LULAC is suing over the re-drawn lines of District 10 in Tarrant County. The Republican-dominated redistricting process severely weakened the voting power of Texans of color despite the fact that such residents were the main population growth that added two new congressional seats to the state. The suit also includes Democratic state Sen. Beverly Powell, who represented the district under its old lines.
District 10 has become a symbol of Republican overreach when it comes to redistricting and has drawn both legal challenges and cries of outrage from within the party. State Sen. Ken Seliger, who chaired the Senate Select Redistricting Committees in 2011 and 2013, in particular, has come down hard on what his peers have been trying to do in the Fort Worth area for a decade.
“In 2012, a three-judge federal court ruled that the Senate map adopted by the 2011 legislature was racially discriminatory because it dismantled Senate District 10 and cracked apart its minority communities,” he said in a sworn statement. “The committee member all knew that it was necessary to restore SD10 to its benchmark configurations to comply with the Voting Rights Act and the U.S. Constitution, which prevents racial discrimination.”

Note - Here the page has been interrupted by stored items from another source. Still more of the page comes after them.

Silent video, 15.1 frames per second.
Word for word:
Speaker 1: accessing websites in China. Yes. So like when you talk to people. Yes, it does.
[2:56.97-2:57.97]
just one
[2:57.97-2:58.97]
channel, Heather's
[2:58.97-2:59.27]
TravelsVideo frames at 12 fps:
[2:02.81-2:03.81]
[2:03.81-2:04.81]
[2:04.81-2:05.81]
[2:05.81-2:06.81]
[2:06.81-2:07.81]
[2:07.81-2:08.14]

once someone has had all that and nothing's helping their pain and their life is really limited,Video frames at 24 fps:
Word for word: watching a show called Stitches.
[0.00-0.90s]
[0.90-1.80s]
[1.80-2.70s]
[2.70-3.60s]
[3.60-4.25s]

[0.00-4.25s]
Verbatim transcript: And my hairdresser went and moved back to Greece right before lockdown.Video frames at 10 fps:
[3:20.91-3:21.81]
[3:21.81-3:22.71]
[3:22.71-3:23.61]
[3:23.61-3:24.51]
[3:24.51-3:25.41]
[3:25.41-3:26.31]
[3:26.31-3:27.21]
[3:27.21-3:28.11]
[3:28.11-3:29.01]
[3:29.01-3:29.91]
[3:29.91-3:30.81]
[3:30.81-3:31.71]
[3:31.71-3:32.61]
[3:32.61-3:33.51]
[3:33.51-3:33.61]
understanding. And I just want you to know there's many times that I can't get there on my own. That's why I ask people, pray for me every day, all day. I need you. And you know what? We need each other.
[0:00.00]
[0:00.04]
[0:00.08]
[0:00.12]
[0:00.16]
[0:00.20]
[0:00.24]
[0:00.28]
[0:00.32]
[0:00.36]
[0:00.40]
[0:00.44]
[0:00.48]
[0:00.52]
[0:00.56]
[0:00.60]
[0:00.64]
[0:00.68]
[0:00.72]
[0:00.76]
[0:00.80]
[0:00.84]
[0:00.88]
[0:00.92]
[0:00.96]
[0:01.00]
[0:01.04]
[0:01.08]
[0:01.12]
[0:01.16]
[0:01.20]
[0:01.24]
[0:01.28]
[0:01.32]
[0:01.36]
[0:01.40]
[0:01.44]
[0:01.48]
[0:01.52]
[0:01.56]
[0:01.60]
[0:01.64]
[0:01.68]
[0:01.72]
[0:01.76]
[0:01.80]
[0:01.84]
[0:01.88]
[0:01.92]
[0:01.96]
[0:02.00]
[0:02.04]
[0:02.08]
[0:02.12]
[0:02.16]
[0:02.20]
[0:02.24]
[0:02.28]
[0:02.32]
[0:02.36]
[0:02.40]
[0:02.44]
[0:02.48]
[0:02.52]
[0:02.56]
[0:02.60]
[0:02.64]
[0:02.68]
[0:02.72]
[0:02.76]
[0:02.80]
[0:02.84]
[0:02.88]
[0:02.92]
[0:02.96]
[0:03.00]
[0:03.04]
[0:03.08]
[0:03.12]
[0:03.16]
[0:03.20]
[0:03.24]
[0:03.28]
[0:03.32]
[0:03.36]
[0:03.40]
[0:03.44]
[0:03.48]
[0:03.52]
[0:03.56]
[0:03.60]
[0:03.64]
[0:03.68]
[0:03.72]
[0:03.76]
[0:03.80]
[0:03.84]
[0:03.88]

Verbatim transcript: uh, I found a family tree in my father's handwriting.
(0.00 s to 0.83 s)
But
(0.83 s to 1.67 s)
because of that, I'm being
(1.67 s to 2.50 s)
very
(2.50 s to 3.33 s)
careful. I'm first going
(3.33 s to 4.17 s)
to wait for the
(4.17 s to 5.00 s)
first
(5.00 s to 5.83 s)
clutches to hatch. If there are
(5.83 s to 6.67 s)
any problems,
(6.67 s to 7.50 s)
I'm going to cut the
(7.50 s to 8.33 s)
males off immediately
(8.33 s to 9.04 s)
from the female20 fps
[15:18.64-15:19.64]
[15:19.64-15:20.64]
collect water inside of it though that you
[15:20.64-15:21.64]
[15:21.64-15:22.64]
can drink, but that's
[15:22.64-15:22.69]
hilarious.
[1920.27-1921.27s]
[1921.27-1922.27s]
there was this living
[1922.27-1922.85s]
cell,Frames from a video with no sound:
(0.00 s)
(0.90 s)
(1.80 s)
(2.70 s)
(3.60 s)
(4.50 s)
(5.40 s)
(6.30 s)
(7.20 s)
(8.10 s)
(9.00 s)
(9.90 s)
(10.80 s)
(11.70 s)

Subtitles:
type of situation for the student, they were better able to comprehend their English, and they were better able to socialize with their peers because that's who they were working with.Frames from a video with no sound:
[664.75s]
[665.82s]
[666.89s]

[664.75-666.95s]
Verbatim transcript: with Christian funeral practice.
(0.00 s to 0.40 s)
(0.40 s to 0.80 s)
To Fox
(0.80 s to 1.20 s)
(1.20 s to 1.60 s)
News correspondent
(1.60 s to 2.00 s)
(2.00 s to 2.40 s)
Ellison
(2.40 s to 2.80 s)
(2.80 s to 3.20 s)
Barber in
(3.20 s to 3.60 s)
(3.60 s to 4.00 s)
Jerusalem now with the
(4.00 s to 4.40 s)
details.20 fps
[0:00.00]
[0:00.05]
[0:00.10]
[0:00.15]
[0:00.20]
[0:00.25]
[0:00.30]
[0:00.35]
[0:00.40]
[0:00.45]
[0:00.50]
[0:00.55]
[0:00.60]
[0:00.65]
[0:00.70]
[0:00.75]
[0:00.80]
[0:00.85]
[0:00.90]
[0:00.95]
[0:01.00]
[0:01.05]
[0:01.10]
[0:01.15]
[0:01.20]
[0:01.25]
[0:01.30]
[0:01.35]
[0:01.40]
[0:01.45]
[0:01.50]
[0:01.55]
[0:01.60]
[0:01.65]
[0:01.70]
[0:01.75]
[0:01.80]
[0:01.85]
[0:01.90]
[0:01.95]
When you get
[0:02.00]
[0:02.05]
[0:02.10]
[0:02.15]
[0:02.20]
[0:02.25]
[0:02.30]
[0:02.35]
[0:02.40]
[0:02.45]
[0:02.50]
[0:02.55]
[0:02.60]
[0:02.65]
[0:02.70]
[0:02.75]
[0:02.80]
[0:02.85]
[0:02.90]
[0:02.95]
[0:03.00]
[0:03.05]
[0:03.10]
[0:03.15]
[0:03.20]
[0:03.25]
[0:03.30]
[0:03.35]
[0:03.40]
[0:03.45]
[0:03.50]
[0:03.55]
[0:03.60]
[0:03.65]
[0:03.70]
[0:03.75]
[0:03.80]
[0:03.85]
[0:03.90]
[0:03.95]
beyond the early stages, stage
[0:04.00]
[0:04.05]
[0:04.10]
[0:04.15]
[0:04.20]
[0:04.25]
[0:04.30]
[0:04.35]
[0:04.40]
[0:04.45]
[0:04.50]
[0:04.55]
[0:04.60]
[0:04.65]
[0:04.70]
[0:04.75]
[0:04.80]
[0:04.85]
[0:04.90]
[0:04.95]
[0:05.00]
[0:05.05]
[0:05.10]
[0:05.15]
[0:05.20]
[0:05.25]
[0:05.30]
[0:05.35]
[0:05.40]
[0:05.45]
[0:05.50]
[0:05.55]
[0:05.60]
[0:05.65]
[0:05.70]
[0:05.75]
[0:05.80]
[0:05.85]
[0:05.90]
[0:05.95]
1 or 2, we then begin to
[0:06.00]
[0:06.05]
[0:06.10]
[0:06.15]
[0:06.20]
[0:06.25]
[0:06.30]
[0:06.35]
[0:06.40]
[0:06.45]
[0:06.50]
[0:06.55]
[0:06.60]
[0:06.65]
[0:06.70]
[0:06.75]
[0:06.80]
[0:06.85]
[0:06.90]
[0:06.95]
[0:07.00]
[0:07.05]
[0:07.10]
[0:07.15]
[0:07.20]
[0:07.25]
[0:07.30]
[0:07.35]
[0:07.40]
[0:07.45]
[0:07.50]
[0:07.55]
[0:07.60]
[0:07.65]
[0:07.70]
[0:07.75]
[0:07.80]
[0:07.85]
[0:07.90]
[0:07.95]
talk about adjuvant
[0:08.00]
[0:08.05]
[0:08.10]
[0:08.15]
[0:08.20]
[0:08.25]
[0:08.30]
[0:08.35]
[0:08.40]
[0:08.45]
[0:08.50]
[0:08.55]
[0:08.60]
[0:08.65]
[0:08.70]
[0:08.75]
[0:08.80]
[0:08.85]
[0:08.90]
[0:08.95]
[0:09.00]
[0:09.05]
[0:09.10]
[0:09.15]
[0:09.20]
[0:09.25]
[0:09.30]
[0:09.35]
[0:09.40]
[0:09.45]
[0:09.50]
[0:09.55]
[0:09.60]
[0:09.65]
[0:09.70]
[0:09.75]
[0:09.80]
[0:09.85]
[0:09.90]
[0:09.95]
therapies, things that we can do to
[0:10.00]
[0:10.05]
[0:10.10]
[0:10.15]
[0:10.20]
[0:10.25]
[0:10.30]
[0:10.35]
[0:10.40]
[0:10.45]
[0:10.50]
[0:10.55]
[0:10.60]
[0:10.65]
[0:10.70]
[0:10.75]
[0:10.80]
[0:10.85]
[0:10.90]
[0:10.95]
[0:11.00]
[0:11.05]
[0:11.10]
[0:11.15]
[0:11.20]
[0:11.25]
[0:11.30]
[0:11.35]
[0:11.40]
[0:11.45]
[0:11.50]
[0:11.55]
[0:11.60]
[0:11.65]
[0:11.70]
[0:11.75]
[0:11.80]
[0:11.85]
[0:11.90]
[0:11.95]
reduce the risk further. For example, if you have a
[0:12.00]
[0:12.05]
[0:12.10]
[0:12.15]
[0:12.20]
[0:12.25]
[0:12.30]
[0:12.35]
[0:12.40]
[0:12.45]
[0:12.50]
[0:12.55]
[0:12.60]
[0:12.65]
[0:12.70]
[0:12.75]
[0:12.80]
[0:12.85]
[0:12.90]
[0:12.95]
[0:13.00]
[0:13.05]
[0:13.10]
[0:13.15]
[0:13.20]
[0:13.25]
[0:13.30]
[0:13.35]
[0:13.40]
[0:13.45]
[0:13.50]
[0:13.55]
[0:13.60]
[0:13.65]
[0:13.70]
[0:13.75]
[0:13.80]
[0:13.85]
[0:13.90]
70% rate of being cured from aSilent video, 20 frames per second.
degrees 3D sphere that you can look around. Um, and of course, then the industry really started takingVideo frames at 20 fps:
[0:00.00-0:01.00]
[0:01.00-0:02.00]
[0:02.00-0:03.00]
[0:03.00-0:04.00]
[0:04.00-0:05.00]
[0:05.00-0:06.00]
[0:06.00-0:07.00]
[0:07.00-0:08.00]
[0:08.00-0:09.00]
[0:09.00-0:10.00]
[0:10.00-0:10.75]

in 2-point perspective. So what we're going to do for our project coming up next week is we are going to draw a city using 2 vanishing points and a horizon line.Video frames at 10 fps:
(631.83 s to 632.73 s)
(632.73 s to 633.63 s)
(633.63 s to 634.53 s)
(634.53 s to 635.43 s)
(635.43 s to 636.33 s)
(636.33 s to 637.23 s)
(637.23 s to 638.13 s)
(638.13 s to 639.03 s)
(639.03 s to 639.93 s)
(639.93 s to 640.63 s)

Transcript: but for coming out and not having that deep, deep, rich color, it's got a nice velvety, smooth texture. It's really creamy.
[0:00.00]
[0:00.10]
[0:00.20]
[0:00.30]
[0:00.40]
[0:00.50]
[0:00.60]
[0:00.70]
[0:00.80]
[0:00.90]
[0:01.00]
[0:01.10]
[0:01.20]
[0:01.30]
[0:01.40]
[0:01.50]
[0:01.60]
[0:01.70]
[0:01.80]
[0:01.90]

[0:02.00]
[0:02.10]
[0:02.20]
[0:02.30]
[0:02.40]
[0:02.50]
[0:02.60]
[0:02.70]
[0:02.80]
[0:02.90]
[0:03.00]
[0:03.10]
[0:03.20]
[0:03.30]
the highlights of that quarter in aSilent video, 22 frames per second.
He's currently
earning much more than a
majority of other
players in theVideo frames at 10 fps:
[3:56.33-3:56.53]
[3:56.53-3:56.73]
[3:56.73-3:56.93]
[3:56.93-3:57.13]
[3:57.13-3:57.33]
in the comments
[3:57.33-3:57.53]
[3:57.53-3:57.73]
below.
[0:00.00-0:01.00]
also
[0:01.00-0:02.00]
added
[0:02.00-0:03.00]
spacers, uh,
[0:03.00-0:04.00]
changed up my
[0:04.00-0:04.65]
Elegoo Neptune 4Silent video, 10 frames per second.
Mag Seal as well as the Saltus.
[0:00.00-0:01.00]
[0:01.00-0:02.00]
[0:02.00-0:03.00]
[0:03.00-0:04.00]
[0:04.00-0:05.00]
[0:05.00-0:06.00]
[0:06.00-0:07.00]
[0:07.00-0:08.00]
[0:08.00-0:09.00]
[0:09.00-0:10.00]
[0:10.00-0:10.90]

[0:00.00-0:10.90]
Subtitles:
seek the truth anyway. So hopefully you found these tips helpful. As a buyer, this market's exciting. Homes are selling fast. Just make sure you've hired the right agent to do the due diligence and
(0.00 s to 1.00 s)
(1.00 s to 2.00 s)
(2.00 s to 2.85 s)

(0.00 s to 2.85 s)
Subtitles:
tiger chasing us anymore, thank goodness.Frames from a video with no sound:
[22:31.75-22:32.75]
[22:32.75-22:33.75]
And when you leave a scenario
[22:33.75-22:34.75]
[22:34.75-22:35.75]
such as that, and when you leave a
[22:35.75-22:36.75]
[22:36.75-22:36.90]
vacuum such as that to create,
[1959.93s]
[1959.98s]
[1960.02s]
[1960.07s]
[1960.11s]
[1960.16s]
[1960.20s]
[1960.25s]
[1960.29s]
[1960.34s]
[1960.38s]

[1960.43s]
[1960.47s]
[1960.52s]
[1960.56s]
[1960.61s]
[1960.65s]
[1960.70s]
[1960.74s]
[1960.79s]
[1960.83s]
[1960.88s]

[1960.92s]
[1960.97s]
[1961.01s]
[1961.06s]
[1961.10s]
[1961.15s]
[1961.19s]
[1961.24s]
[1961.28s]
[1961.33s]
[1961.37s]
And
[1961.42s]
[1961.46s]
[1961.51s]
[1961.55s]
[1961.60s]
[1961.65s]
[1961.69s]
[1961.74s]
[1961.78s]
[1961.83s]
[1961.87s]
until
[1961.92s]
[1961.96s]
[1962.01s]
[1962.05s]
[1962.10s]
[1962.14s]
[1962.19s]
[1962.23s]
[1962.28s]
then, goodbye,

Seliger went on to describe conversations with 2021 committee chair Sen. Joan Huffman (R-Houston), who told him that the redrawn districts were an attempt to separate them into agriculture and oil and gas. Seliger countered on the floor of the chamber that the new lines did not support that premise and that it was clearly a second attempt by Republicans to break up minority districts for political benefit.
With both the primaries and the midterms fast approaching, the only hope for relief in District 10 now rests with the Supreme Court. However, the prospect there is much bleaker than it was a decade ago. In 2013, the court gutted essential parts of the Voting Rights Act that protected against racial discrimination. Now, plaintiffs have to prove that the discrimination was intentional, rather than just present at all. Huffman’s assertion that the new lines in SD10 are meant to craft districts based on occupational lines rather than racial ones will be a powerful excuse for the court to let them stand if they so will, even if the practical effect is obviously racially discriminatory.